Recorded data:
________

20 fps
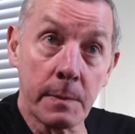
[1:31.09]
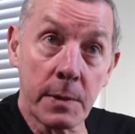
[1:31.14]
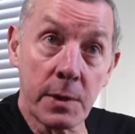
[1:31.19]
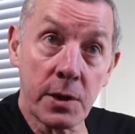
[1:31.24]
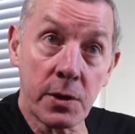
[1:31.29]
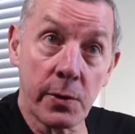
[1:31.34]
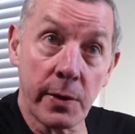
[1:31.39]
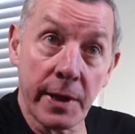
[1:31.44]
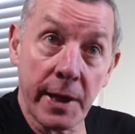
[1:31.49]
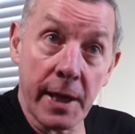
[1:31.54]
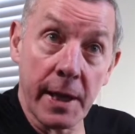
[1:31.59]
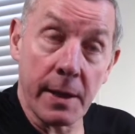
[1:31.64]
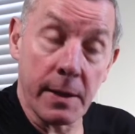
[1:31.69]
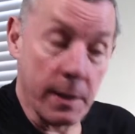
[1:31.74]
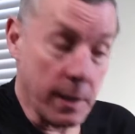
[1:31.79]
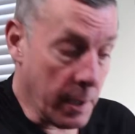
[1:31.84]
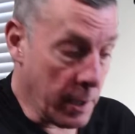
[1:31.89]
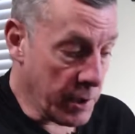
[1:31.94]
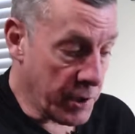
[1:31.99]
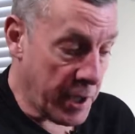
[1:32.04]
So again,
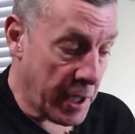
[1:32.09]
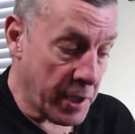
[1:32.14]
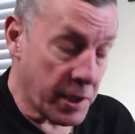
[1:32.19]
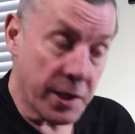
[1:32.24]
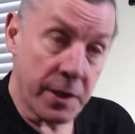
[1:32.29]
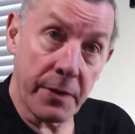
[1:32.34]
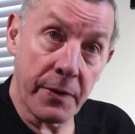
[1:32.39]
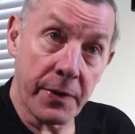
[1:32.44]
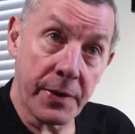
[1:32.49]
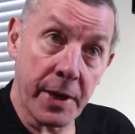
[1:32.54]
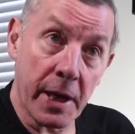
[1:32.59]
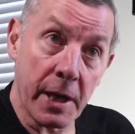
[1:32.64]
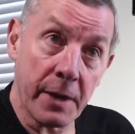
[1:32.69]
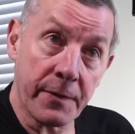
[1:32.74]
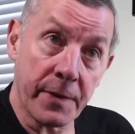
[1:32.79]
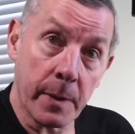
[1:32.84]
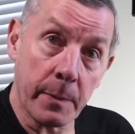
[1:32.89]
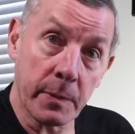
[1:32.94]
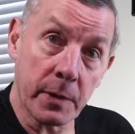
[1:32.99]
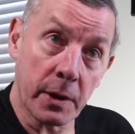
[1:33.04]
tension in the
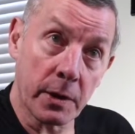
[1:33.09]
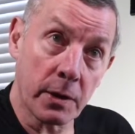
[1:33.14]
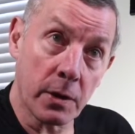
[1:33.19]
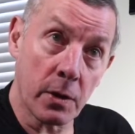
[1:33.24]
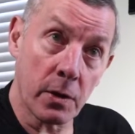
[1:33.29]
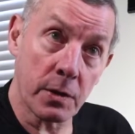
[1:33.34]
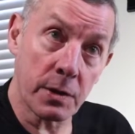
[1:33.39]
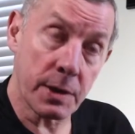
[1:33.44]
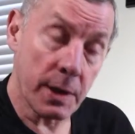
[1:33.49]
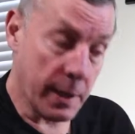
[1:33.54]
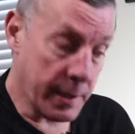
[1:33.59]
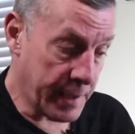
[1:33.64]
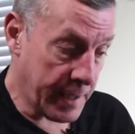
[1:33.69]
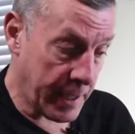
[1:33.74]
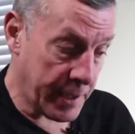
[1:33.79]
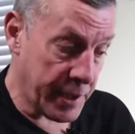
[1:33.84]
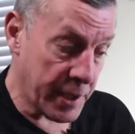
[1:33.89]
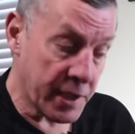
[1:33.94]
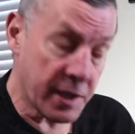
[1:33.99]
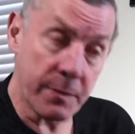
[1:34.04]
diaphragm can cause
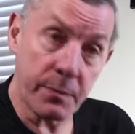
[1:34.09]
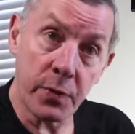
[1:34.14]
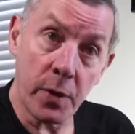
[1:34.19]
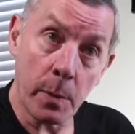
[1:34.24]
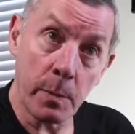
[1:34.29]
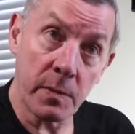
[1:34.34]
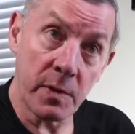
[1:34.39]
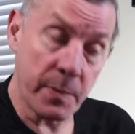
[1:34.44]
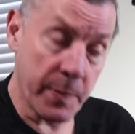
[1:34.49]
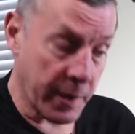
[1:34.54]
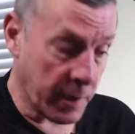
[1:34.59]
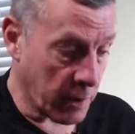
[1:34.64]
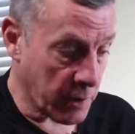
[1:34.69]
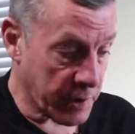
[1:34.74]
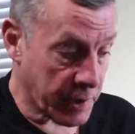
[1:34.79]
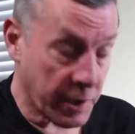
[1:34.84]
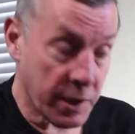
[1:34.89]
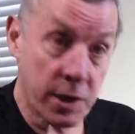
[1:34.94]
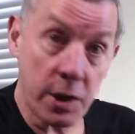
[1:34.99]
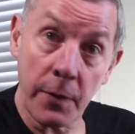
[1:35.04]
digestive problems because
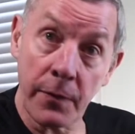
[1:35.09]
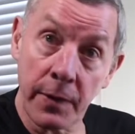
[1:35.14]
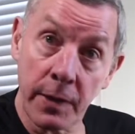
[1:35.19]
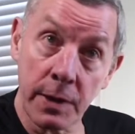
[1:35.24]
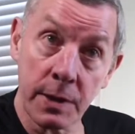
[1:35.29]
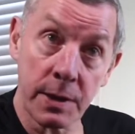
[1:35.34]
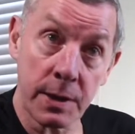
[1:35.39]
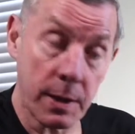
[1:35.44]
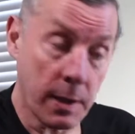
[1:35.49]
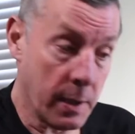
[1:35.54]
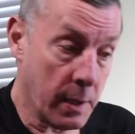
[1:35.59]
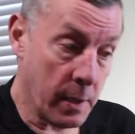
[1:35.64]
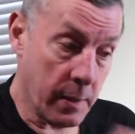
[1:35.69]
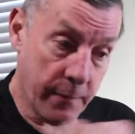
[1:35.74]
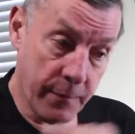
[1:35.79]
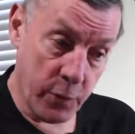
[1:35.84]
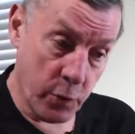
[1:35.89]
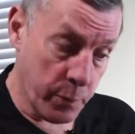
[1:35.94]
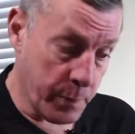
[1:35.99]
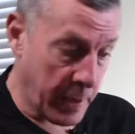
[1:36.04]
the esophagus
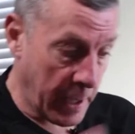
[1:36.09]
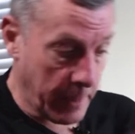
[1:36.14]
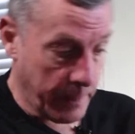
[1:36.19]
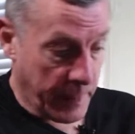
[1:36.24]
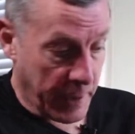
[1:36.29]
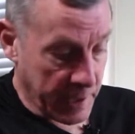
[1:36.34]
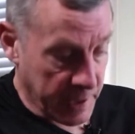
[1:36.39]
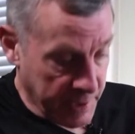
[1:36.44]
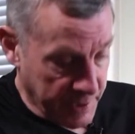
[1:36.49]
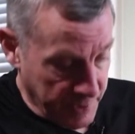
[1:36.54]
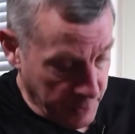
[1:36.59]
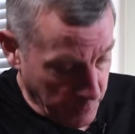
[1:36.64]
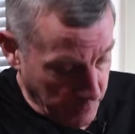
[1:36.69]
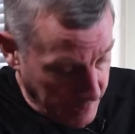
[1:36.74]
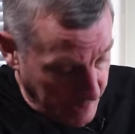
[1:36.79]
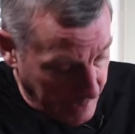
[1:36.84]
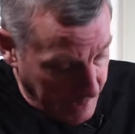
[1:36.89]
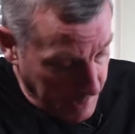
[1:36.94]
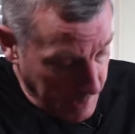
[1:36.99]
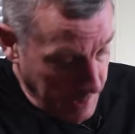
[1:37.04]
food pipe passes through
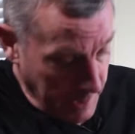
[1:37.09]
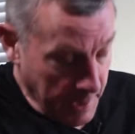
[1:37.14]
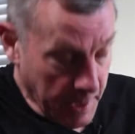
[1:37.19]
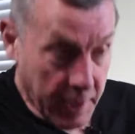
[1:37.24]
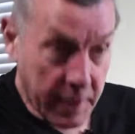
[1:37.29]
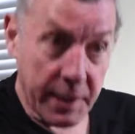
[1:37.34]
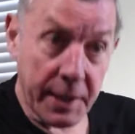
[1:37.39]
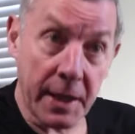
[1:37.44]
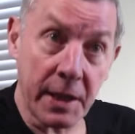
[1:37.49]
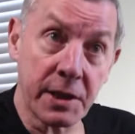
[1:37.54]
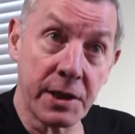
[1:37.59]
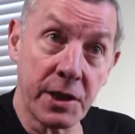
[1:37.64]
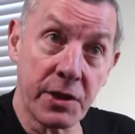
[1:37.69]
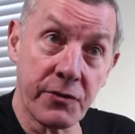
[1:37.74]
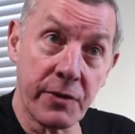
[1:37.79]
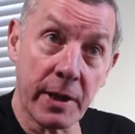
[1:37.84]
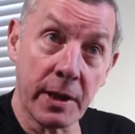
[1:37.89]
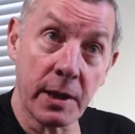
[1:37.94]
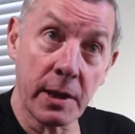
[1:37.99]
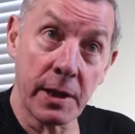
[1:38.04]
there and can actually
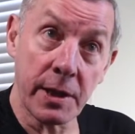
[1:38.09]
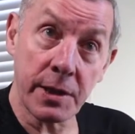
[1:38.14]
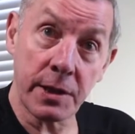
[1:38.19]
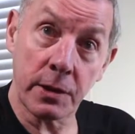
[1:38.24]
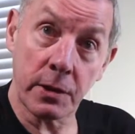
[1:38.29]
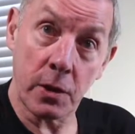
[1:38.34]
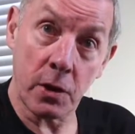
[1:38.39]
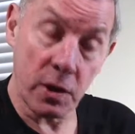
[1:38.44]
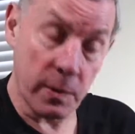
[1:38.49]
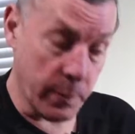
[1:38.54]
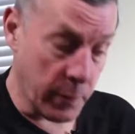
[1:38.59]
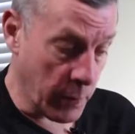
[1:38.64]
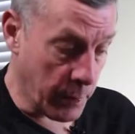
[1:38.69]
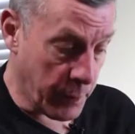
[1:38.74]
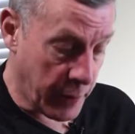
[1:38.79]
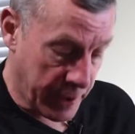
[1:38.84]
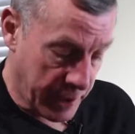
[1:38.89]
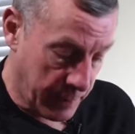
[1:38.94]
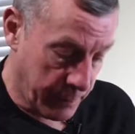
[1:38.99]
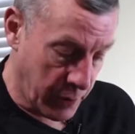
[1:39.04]
strangle this and cause blood
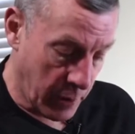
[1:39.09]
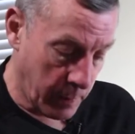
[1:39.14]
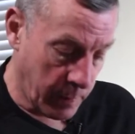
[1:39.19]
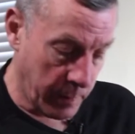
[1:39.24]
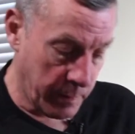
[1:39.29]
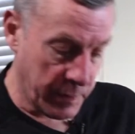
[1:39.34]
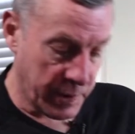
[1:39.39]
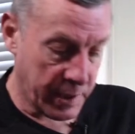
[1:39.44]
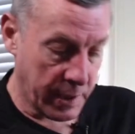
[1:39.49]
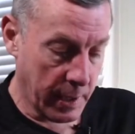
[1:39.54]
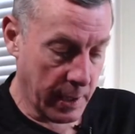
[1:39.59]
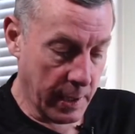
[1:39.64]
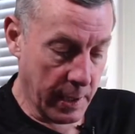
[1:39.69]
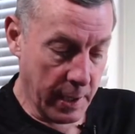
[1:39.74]
pressure problems.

________

EXERCISE REQUIREMENTS: Verbatim copy with pictures excluded: write out the records above in full.

THE COMPLETED TASK:
20 fps
[1:31.09]
[1:31.14]
[1:31.19]
[1:31.24]
[1:31.29]
[1:31.34]
[1:31.39]
[1:31.44]
[1:31.49]
[1:31.54]
[1:31.59]
[1:31.64]
[1:31.69]
[1:31.74]
[1:31.79]
[1:31.84]
[1:31.89]
[1:31.94]
[1:31.99]
[1:32.04]
So again,
[1:32.09]
[1:32.14]
[1:32.19]
[1:32.24]
[1:32.29]
[1:32.34]
[1:32.39]
[1:32.44]
[1:32.49]
[1:32.54]
[1:32.59]
[1:32.64]
[1:32.69]
[1:32.74]
[1:32.79]
[1:32.84]
[1:32.89]
[1:32.94]
[1:32.99]
[1:33.04]
tension in the
[1:33.09]
[1:33.14]
[1:33.19]
[1:33.24]
[1:33.29]
[1:33.34]
[1:33.39]
[1:33.44]
[1:33.49]
[1:33.54]
[1:33.59]
[1:33.64]
[1:33.69]
[1:33.74]
[1:33.79]
[1:33.84]
[1:33.89]
[1:33.94]
[1:33.99]
[1:34.04]
diaphragm can cause
[1:34.09]
[1:34.14]
[1:34.19]
[1:34.24]
[1:34.29]
[1:34.34]
[1:34.39]
[1:34.44]
[1:34.49]
[1:34.54]
[1:34.59]
[1:34.64]
[1:34.69]
[1:34.74]
[1:34.79]
[1:34.84]
[1:34.89]
[1:34.94]
[1:34.99]
[1:35.04]
digestive problems because
[1:35.09]
[1:35.14]
[1:35.19]
[1:35.24]
[1:35.29]
[1:35.34]
[1:35.39]
[1:35.44]
[1:35.49]
[1:35.54]
[1:35.59]
[1:35.64]
[1:35.69]
[1:35.74]
[1:35.79]
[1:35.84]
[1:35.89]
[1:35.94]
[1:35.99]
[1:36.04]
the esophagus
[1:36.09]
[1:36.14]
[1:36.19]
[1:36.24]
[1:36.29]
[1:36.34]
[1:36.39]
[1:36.44]
[1:36.49]
[1:36.54]
[1:36.59]
[1:36.64]
[1:36.69]
[1:36.74]
[1:36.79]
[1:36.84]
[1:36.89]
[1:36.94]
[1:36.99]
[1:37.04]
food pipe passes through
[1:37.09]
[1:37.14]
[1:37.19]
[1:37.24]
[1:37.29]
[1:37.34]
[1:37.39]
[1:37.44]
[1:37.49]
[1:37.54]
[1:37.59]
[1:37.64]
[1:37.69]
[1:37.74]
[1:37.79]
[1:37.84]
[1:37.89]
[1:37.94]
[1:37.99]
[1:38.04]
there and can actually
[1:38.09]
[1:38.14]
[1:38.19]
[1:38.24]
[1:38.29]
[1:38.34]
[1:38.39]
[1:38.44]
[1:38.49]
[1:38.54]
[1:38.59]
[1:38.64]
[1:38.69]
[1:38.74]
[1:38.79]
[1:38.84]
[1:38.89]
[1:38.94]
[1:38.99]
[1:39.04]
strangle this and cause blood
[1:39.09]
[1:39.14]
[1:39.19]
[1:39.24]
[1:39.29]
[1:39.34]
[1:39.39]
[1:39.44]
[1:39.49]
[1:39.54]
[1:39.59]
[1:39.64]
[1:39.69]
[1:39.74]
pressure problems.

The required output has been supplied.